* [Your task]
What's needed is a word-for-word retyping of the entries below, pictures omitted.

Collected data
/---
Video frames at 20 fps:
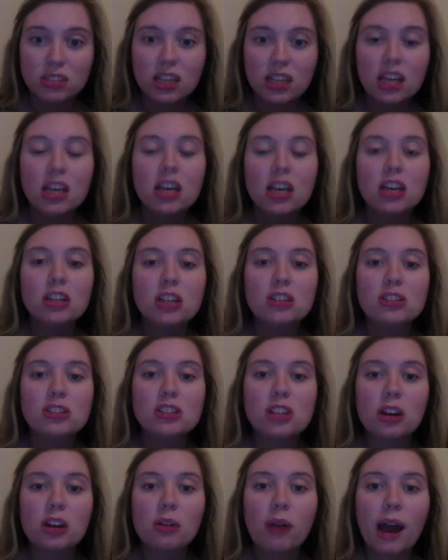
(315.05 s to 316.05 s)
So
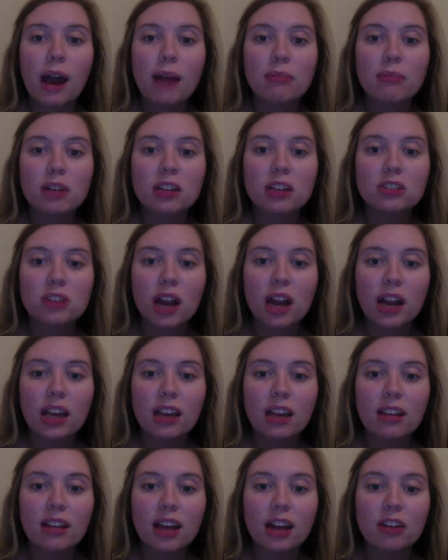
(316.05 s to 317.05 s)
I'm going to try to get that
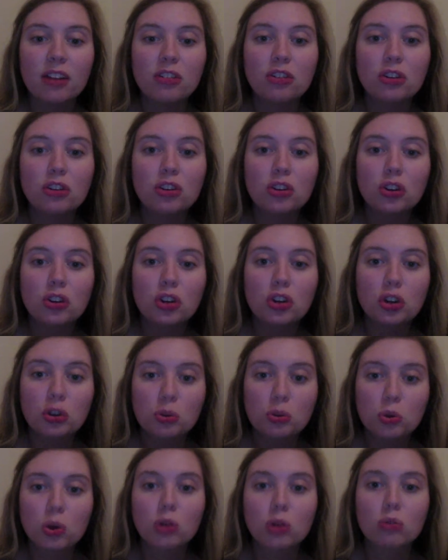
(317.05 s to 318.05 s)
newer
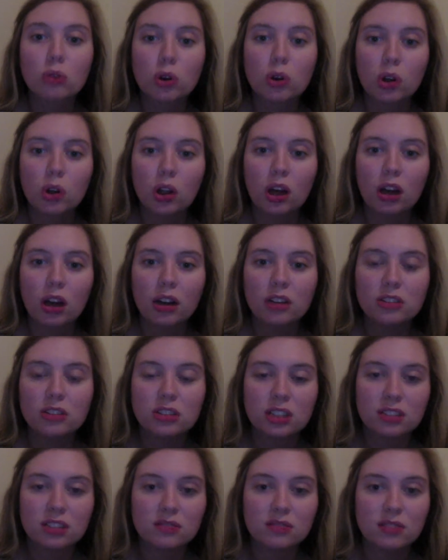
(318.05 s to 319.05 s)
roll-on in
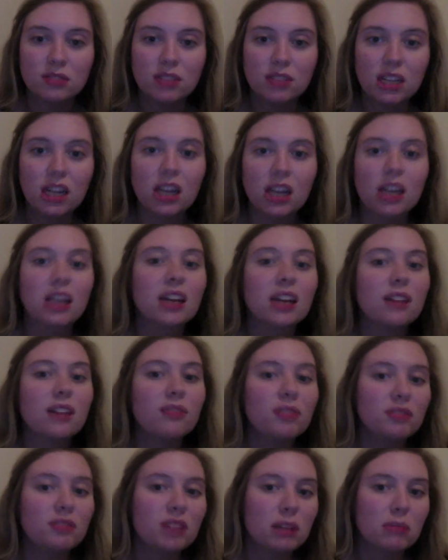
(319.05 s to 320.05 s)
2015 and get a
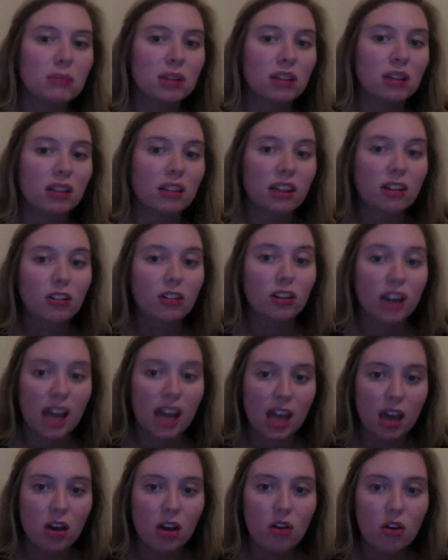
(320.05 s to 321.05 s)
15 milliliter
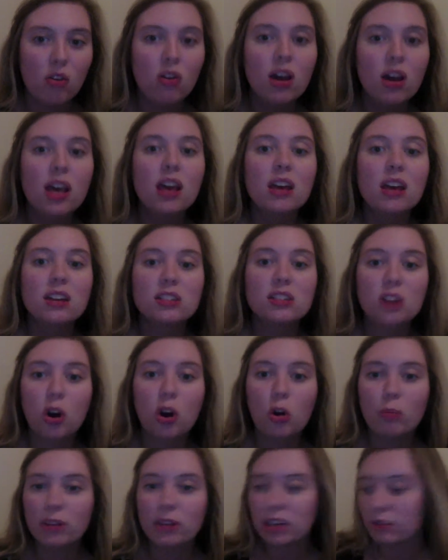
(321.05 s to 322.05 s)
now to hold me
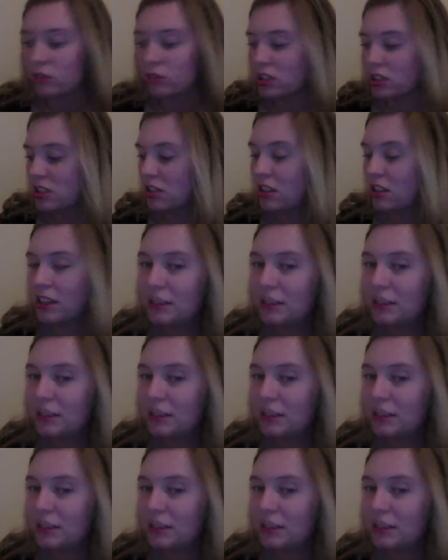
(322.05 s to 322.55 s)
over until then.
\---
* [Final answer]
Video frames at 20 fps:
(315.05 s to 316.05 s)
So
(316.05 s to 317.05 s)
I'm going to try to get that
(317.05 s to 318.05 s)
newer
(318.05 s to 319.05 s)
roll-on in
(319.05 s to 320.05 s)
2015 and get a
(320.05 s to 321.05 s)
15 milliliter
(321.05 s to 322.05 s)
now to hold me
(322.05 s to 322.55 s)
over until then.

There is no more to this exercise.